I never owned an Andraé Crouch album; I’m not sure I heard one until Finally was delivered to the radio station. However, I knew quite a few of his songs. I taught the Luther College Agape Singers to sing Jesus Is the Answer, and still today I often find myself singing fragments of It Won’t Be Long–I love the part, Count the years as months, count the months as weeks, count the weeks as days, any day now we’ll be going home. I remember singing Through It All (this video includes Andraé telling the story about receiving the gift of music) while paddling through rapids on rivers in the Adirondacks and on the Delaware. Looking over his discography, I immediately recall The Blood Will Never Lose Its Power, I Don’t Know Why Jesus Loved Me, and My Tribute (To God Be The Glory). Even people who weren’t fans knew some of his songs; some of those wound up in my aunt’s Southern Baptist hymnal, and Jimmy Swaggart (who preached against any possibility that God could use contemporary Christian music) recorded at least one that I recall.

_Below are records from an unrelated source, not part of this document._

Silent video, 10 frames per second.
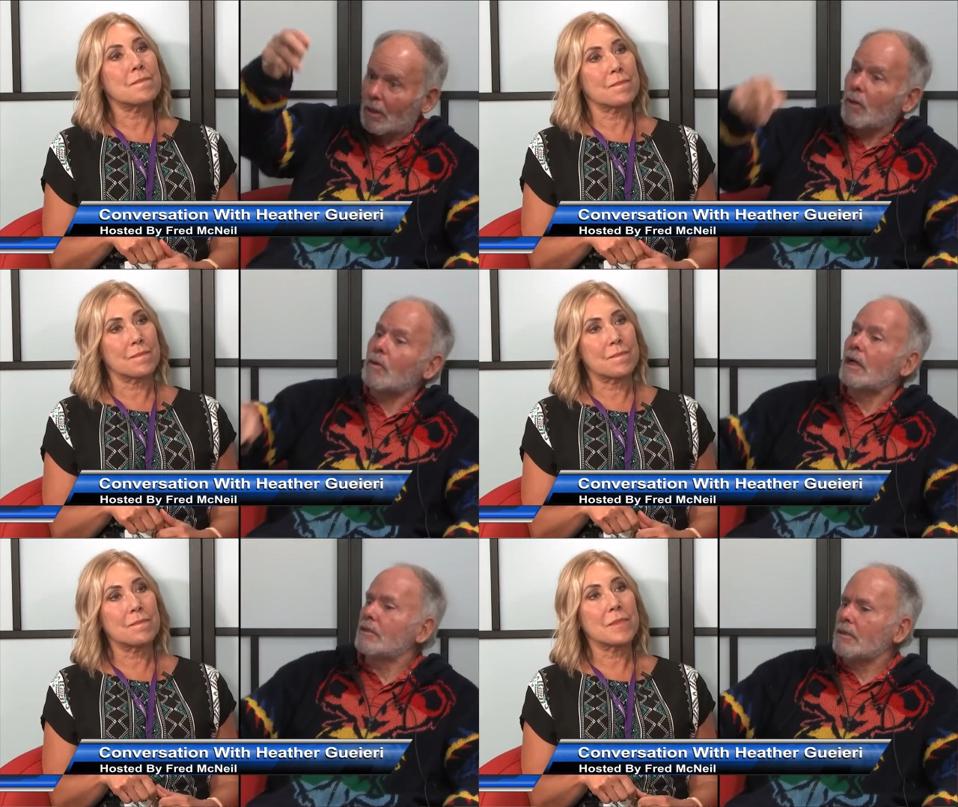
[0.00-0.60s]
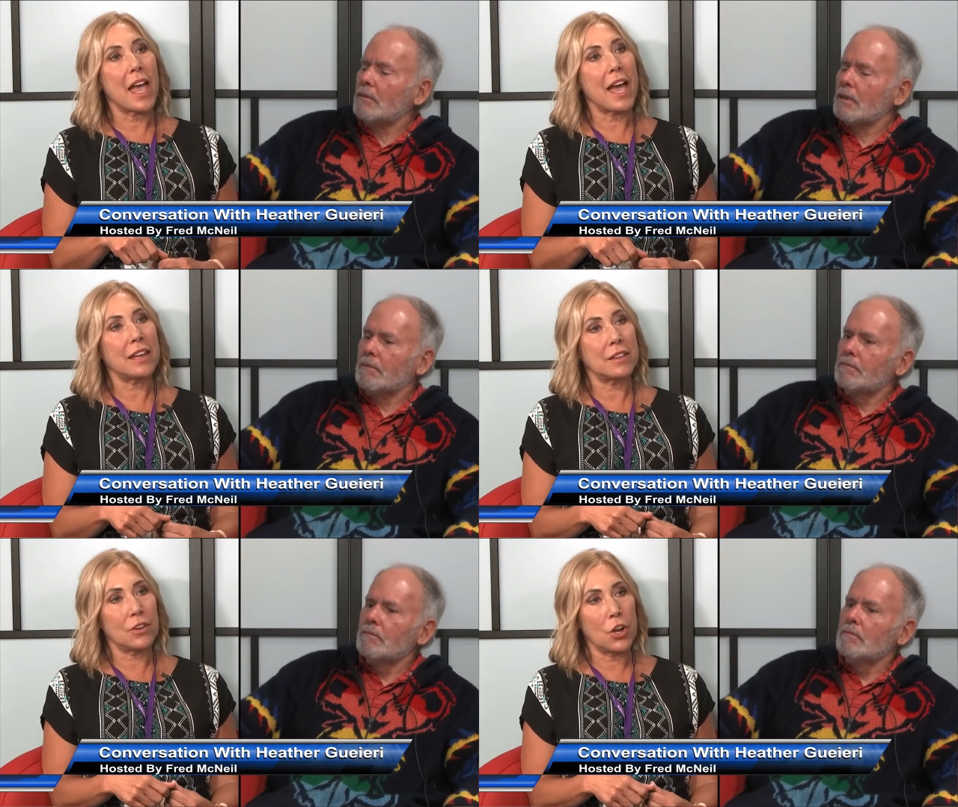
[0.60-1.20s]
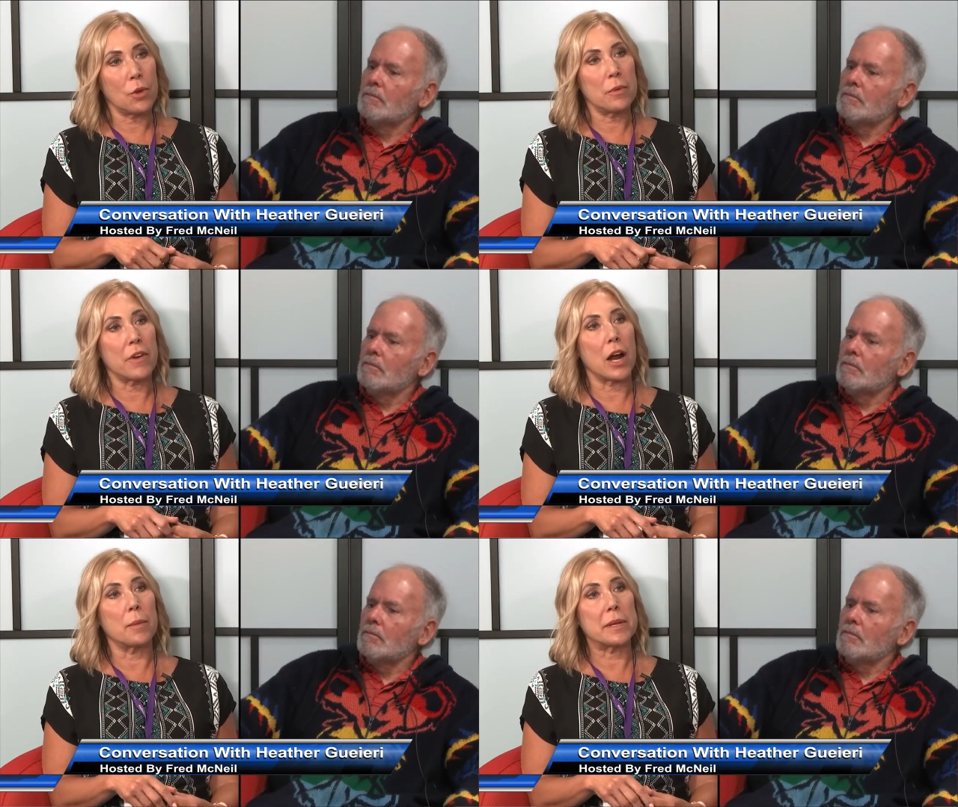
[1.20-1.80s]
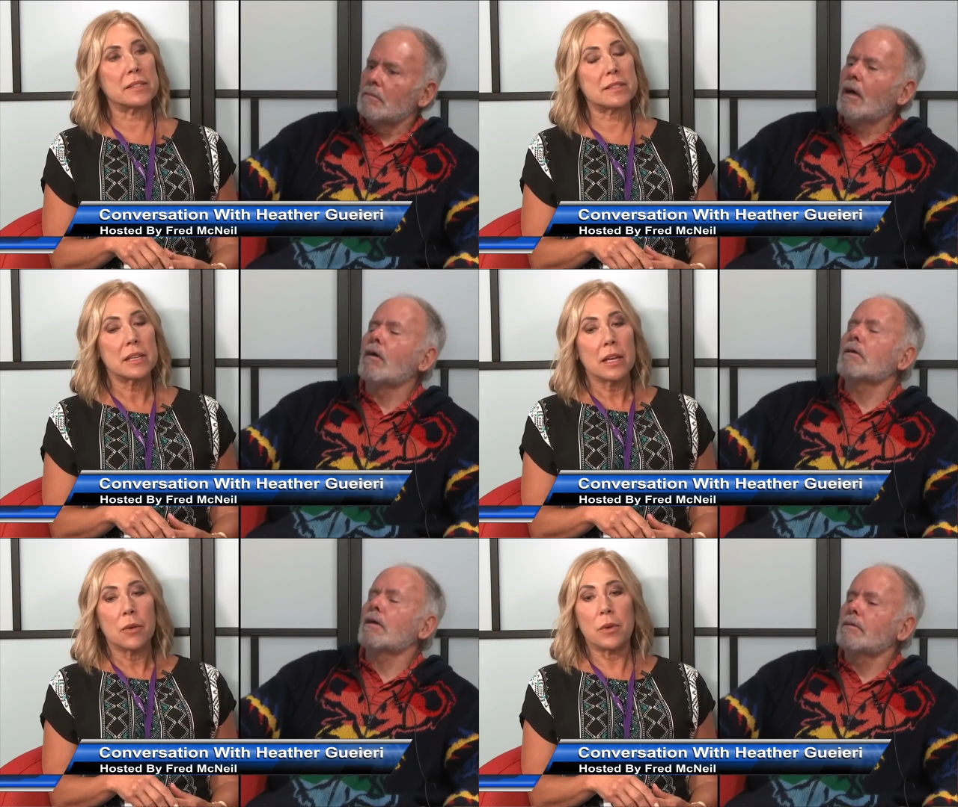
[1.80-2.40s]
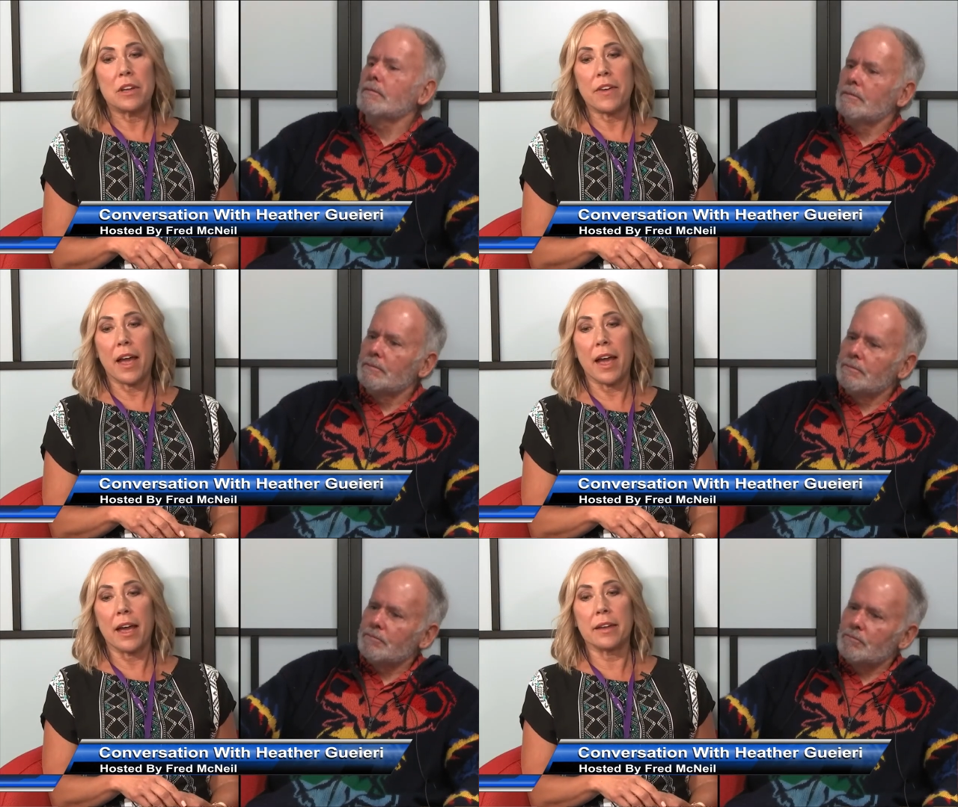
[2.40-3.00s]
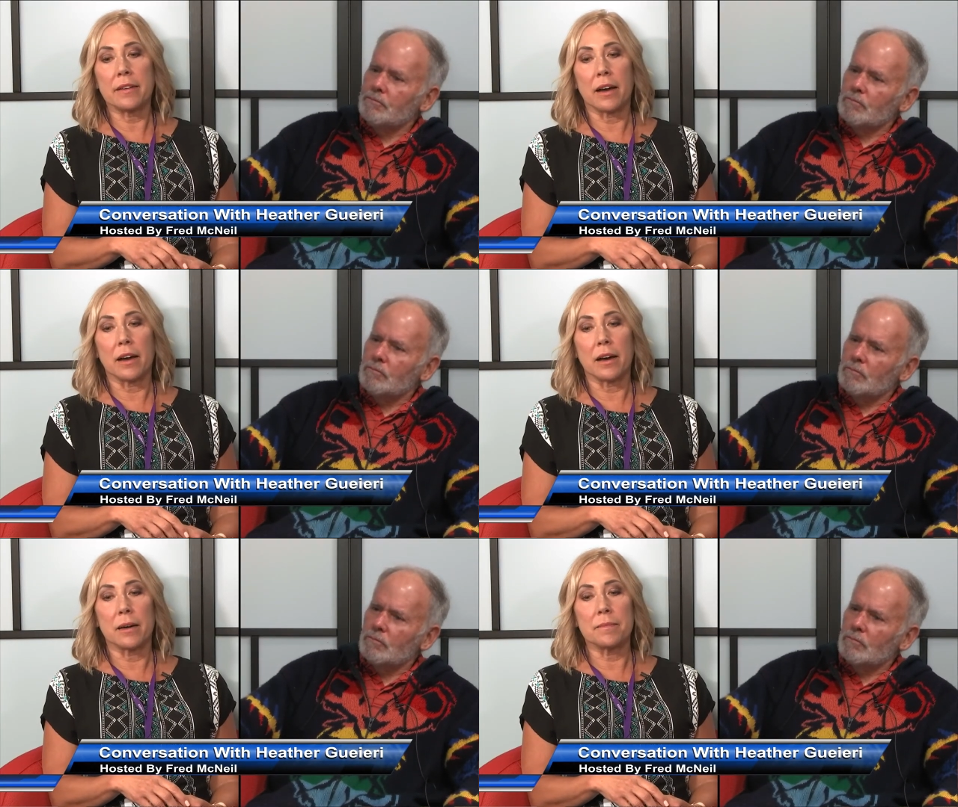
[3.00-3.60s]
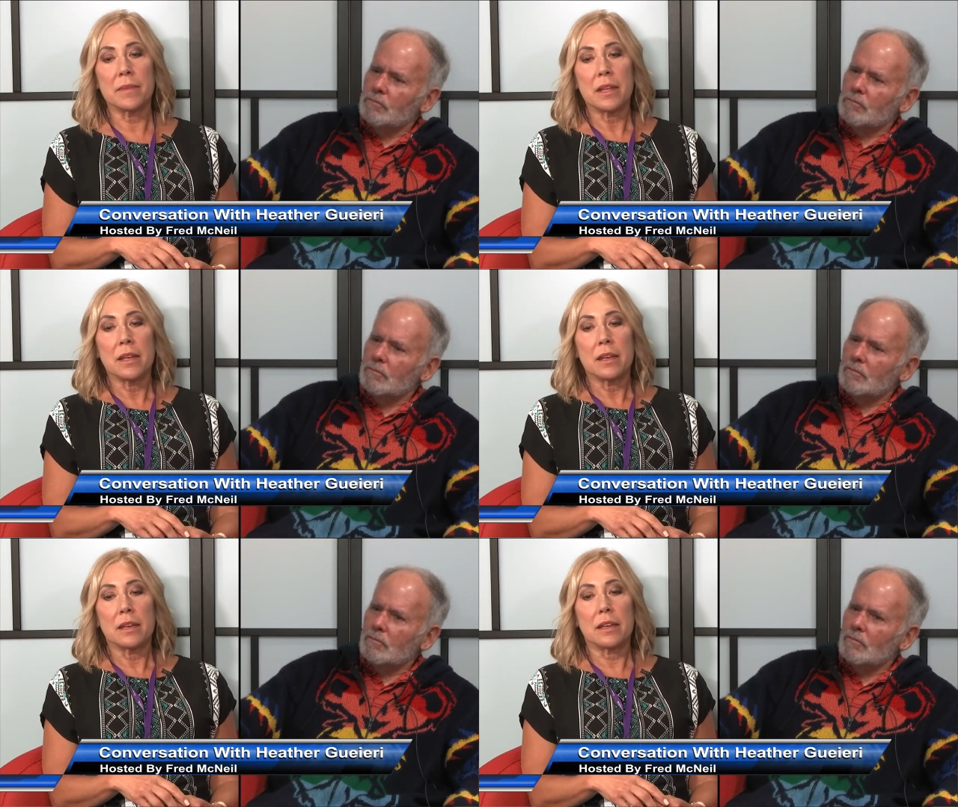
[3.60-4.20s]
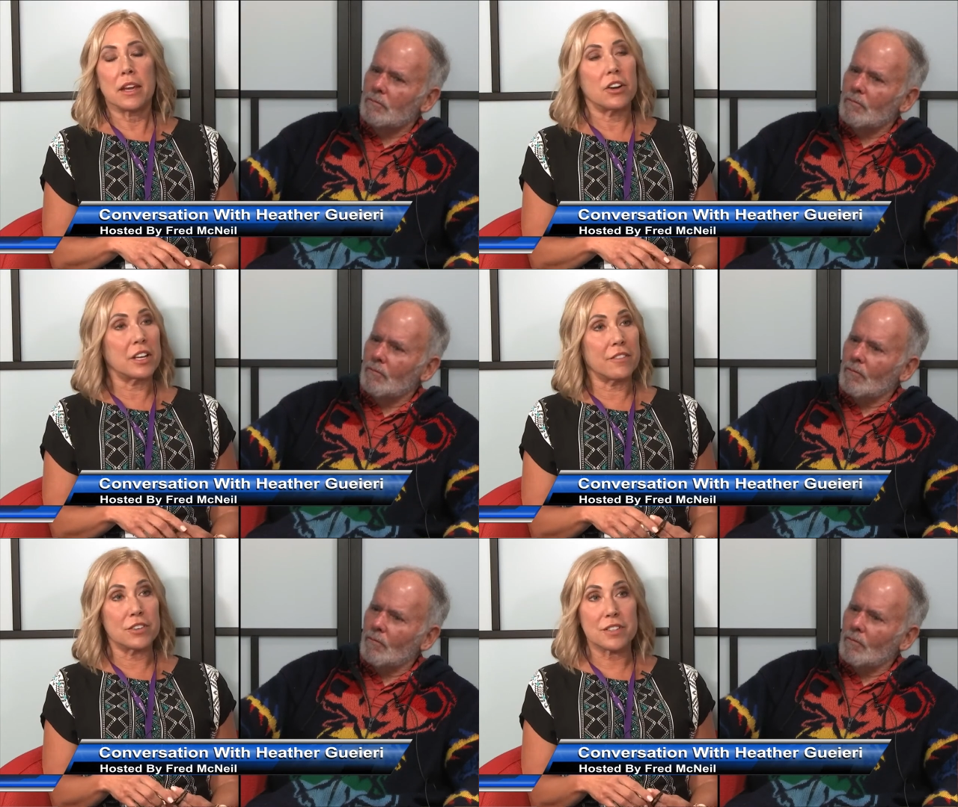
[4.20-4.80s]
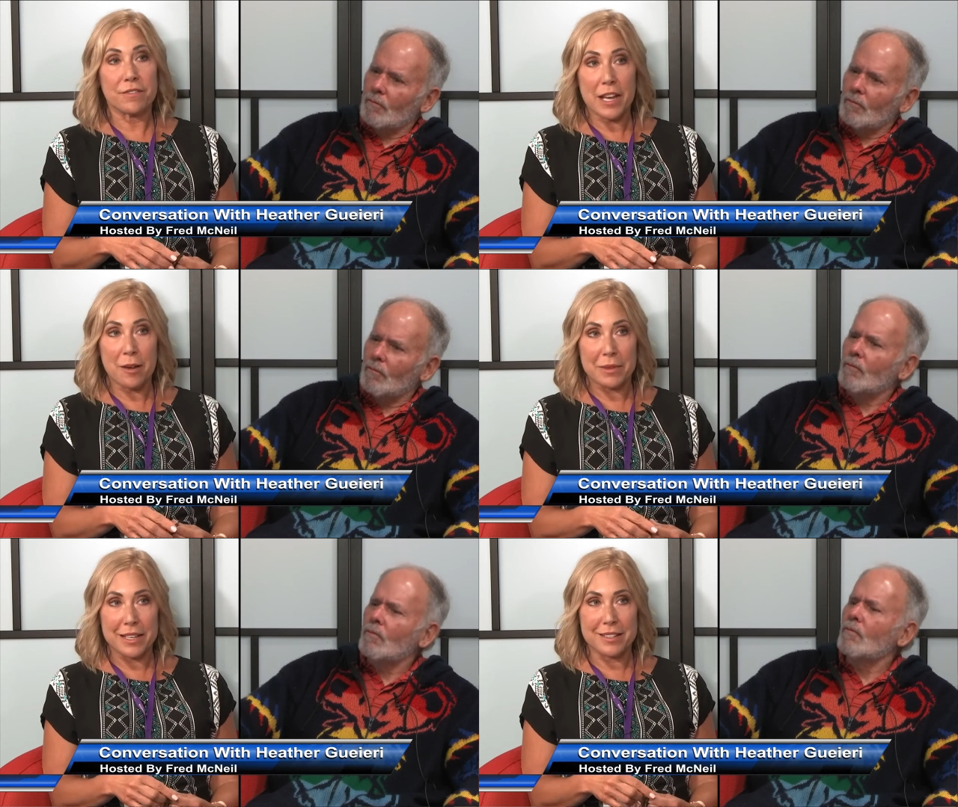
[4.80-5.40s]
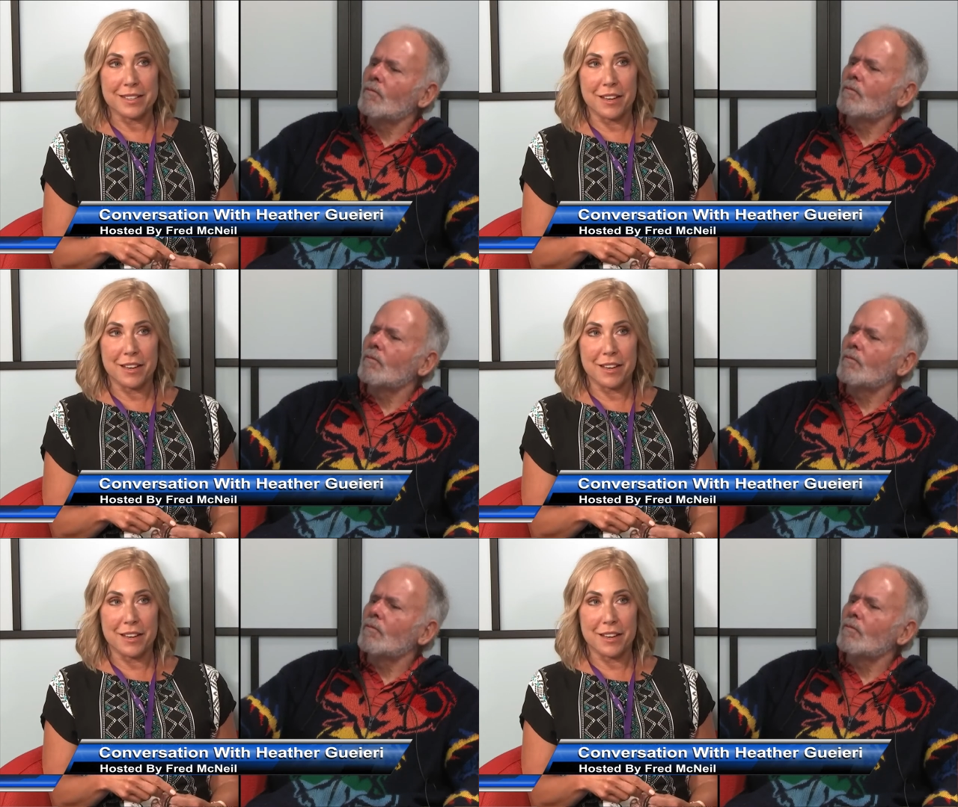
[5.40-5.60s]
Speaker 1: Mm-hmm. Oh, okay. Mm-hmm. And in their home environments. Okay. We've had caregivers and families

His twin sister Sandra (behind him in the featured photo) sang with him in the early days and also had an illustrious career, with a Grammy of her own and several solo albums, but I never heard her outside of her work with The Disciples, the name of the band for most of his early career. He was embraced as one of the Contemporary Christian artists of the time, and appeared on the later Keith Green tribute album First Love with quite a few other artists in our series.
His first album was released in 1968; he died in 2015. Between those times, he contributed a great deal to Contemporary Christian music and to music generally, and to the advancement of the Kingdom of God.